A bundle of joy
Baby Lotto was “exigent.” Antoinette’s body was “blasted, breasts chewed up.” Even nursing was “not a success.” But as soon as Lotto began to smile and Antoinette saw “he was her tiny image with her dimples and charm,” she forgave him. It was “a relief” to find “her own beauty there.” It was Lotto’s luck that he inherited his mother’s looks, because his father’s family “were not a lovely people.” “Mostly” they bore the look of “overcooked cracker.” This imagery is supposed to show how much pride Antoinette takes in the fact that her son is as beautiful as she is.
Isolation
Lotto’s new school made him miserable.
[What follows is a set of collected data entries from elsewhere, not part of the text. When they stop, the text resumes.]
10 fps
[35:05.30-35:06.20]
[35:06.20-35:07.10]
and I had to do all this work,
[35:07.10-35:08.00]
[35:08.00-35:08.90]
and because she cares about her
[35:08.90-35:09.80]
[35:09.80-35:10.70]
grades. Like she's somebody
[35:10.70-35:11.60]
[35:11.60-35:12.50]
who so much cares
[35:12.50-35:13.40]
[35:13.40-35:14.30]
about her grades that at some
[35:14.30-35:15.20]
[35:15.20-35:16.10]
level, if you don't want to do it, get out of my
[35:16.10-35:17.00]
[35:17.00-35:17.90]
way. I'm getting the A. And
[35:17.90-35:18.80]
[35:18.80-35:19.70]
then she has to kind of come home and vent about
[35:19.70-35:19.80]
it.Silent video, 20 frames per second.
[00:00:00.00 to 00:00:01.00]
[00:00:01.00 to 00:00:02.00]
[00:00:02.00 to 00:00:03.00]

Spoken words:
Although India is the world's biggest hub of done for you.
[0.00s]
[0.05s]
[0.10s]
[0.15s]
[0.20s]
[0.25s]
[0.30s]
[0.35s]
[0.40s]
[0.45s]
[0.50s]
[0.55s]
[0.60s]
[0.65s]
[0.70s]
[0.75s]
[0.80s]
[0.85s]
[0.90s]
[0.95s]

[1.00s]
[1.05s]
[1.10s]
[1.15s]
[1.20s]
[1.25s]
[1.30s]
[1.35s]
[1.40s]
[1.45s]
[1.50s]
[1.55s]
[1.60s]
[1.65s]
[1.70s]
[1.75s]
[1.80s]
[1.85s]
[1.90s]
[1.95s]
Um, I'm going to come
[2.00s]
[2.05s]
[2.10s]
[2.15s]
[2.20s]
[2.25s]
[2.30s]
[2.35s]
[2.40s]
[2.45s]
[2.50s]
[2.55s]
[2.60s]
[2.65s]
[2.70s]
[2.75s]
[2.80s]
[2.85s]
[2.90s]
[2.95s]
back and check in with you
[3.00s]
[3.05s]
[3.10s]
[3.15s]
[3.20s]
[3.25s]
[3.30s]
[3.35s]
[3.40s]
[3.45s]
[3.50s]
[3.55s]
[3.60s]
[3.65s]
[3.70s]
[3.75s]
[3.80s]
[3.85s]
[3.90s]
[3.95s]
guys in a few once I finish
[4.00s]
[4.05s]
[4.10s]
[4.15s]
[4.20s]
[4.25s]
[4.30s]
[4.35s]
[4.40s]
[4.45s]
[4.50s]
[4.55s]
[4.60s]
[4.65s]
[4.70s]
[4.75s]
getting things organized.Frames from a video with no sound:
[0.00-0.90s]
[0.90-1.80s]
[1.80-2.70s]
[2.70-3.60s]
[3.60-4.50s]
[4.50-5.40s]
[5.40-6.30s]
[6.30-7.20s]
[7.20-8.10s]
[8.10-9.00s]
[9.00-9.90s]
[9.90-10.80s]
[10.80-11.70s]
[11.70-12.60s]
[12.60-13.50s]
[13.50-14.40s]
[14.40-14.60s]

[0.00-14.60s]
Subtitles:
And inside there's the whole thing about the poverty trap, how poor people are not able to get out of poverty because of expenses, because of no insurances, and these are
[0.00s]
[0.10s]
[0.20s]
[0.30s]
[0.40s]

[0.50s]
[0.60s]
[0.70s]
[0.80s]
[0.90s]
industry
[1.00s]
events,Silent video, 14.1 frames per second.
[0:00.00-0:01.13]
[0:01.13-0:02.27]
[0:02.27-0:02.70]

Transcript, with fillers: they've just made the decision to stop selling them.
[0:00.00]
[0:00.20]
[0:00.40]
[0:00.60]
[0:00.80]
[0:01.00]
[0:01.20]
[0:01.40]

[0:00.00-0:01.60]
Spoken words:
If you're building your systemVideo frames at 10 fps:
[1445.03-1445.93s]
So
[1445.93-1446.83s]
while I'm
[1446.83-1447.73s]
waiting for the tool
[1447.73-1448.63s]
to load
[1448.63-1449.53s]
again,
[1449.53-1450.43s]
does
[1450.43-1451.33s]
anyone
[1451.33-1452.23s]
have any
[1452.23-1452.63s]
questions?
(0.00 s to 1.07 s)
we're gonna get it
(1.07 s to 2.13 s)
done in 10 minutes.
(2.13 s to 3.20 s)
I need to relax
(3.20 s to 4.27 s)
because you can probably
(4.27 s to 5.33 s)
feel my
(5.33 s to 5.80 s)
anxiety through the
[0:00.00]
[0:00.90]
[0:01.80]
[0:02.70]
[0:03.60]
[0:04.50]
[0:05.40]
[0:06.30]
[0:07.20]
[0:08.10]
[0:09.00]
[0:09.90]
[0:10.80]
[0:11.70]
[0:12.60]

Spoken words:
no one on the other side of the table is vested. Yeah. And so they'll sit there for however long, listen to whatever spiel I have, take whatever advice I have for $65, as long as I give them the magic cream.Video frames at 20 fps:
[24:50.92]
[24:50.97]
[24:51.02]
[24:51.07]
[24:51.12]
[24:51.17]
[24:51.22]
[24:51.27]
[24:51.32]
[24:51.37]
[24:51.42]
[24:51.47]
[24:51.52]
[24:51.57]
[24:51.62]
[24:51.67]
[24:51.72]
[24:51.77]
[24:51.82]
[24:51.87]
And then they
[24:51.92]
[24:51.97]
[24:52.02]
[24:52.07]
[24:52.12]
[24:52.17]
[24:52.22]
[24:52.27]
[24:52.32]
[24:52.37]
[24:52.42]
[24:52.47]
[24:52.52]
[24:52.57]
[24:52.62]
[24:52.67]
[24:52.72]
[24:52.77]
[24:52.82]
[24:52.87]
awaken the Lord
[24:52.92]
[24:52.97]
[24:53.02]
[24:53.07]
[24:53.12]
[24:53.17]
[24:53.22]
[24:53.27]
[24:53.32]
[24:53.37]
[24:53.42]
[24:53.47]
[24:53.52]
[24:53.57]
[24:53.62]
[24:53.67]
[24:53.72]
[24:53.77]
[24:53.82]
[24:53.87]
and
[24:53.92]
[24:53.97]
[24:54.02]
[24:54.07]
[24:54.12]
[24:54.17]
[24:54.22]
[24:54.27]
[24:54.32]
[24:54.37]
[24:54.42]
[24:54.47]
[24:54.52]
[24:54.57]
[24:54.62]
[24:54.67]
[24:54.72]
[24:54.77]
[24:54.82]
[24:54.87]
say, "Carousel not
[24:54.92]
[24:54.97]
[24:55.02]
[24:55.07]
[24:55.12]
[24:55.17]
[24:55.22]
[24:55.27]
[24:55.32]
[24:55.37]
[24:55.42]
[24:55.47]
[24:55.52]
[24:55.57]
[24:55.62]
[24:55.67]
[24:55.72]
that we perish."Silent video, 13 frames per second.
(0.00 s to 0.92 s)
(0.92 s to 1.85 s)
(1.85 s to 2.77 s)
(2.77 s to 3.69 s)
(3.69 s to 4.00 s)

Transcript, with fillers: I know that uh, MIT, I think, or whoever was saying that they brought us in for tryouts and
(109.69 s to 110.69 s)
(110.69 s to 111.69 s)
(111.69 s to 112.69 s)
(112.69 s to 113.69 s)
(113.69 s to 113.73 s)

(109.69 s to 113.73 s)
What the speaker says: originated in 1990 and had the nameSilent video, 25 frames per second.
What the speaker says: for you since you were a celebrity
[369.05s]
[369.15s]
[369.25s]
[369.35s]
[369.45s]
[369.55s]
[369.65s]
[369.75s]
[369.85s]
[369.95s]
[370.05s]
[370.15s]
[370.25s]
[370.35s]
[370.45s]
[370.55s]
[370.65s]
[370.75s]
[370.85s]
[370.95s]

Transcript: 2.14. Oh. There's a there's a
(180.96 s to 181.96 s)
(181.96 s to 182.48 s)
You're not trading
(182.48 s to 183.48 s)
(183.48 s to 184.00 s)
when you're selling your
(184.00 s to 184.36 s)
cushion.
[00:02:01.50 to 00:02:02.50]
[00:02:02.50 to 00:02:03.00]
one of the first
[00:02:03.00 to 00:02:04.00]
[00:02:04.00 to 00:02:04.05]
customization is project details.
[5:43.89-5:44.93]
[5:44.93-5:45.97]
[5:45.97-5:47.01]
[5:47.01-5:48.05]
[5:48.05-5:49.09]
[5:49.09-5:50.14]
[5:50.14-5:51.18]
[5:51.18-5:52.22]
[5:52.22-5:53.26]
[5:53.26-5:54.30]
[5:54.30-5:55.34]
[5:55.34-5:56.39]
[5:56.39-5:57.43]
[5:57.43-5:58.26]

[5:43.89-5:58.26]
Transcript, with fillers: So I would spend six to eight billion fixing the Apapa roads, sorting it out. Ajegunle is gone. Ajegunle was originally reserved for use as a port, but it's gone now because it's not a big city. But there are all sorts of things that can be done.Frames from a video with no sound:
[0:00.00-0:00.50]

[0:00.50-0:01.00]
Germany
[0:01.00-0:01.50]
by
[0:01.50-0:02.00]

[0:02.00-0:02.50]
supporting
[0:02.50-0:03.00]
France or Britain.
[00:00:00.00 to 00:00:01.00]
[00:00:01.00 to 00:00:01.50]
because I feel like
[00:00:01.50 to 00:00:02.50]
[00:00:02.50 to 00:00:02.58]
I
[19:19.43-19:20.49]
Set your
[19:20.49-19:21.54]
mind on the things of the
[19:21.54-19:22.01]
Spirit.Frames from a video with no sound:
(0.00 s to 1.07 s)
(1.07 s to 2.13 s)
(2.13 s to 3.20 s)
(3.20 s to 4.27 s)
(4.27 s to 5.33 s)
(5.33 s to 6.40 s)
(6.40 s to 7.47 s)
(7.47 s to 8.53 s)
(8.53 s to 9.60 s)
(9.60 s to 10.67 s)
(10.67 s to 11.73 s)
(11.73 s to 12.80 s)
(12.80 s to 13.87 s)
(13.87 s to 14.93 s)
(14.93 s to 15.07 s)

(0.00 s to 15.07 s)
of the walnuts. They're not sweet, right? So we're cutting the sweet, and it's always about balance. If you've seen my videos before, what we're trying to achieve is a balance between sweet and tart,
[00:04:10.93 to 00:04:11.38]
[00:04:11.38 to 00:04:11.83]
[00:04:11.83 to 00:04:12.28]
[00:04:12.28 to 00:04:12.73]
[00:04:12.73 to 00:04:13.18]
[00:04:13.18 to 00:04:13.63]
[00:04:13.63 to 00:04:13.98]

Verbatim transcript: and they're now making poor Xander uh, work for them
For the first time in his life, he was bullied. The boy was “too tall, too skinny.” “A Southerner, inferior”. He called “every Sunday at six PM,” but Sallie “was not much for small talk,” and Antoinette “went nowhere these days” and “had little to report beyond her television programs,” and Rachel was “too tiny to put together sentences.” His call was “over in five minutes.” “A dark sea to swim until the next call.” The worst thing was that “nothing in New Hampshire was warm.” He missed his family, his friends and his old father’s house. This imagery evokes a feeling of loneliness and despair.
Desire for life
Lotto learned that the world was “precarious.” People “could be subtracted from it with swift bad math.” If one “might die at any moment,” one “must live.” Thus began “the era of women.” There were “trips to the city, sweating through polo shirts at the nightclubs,” “threeway with two girls in someone’s bathroom,” “headmaster’s daughter on the lacrosse field,” “forty-one-year-old cousin at a seedy motel,” “neighbor girl in a hammock,” “tourist girl swimming out to the sailboat at night.” Samuel was “rolling his eyes with envy.” This imagery evokes a feeling of despair. Lotto is so afraid of death that he tries to enjoy his life to the fullest.